The Issuer has filed a registration statement (including a prospectus with the SEC) for the offering to which this communication relates. Before you invest, you should read the prospectus in that registration statement and other documents the issuer has filed with the SEC for more complete information about the issuer and this offering. You may get these documents for free by visiting EDGAR on the SEC Web site at www.sec.gov.

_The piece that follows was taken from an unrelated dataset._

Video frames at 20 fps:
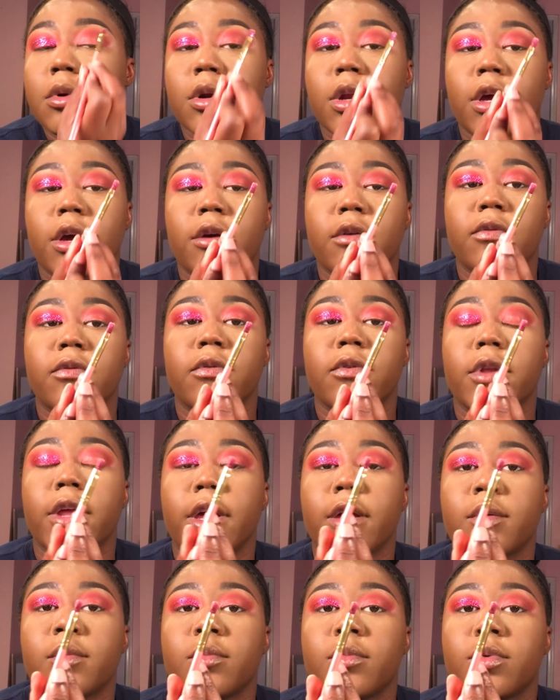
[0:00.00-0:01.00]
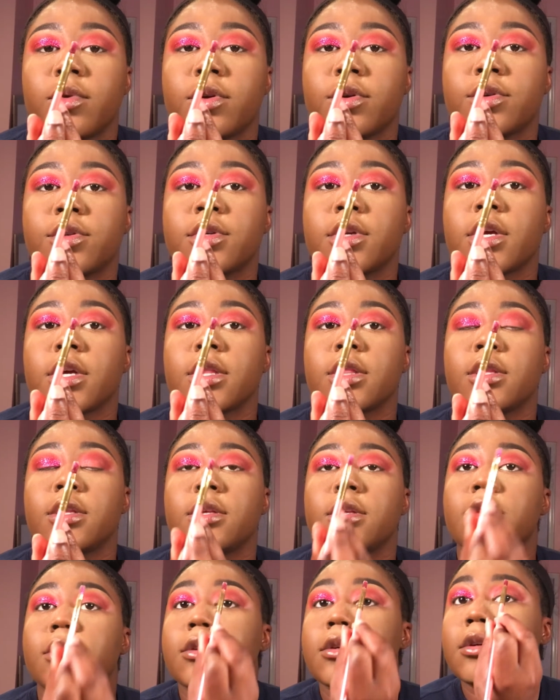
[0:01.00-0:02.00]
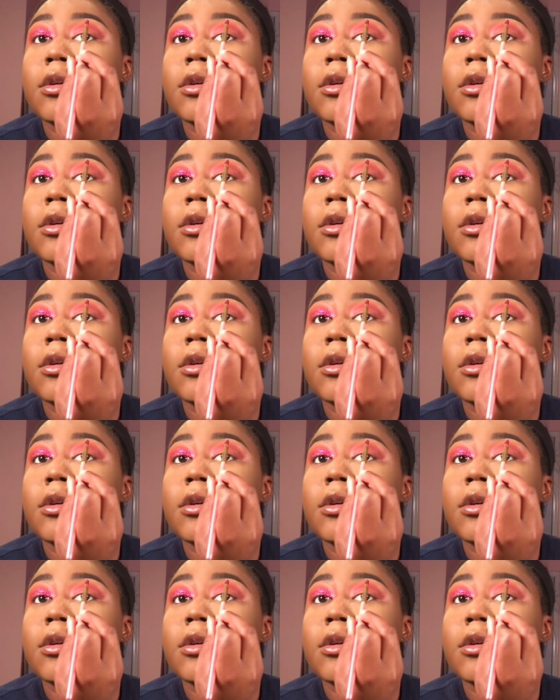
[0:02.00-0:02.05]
like a flat brush like this.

Alternatively, the issuer, any underwriter or any dealer participating in the offering will arrange to send you the prospectus if you request it by calling (i) Citigroup toll-free 1-877-858-5407, (ii) Merrill Lynch & Co. toll-free 1-866-500-5408, (iii) Morgan Stanley toll-free 1-866-718-1649, or (iv) Wachovia Securities toll-free 1-866-289-1262.
Any disclaimers or other notices that may appear below are not applicable to this communication and should be disregarded. Such disclaimers or other notices were automatically generated as a result of this communication being sent via Bloomberg or another email system.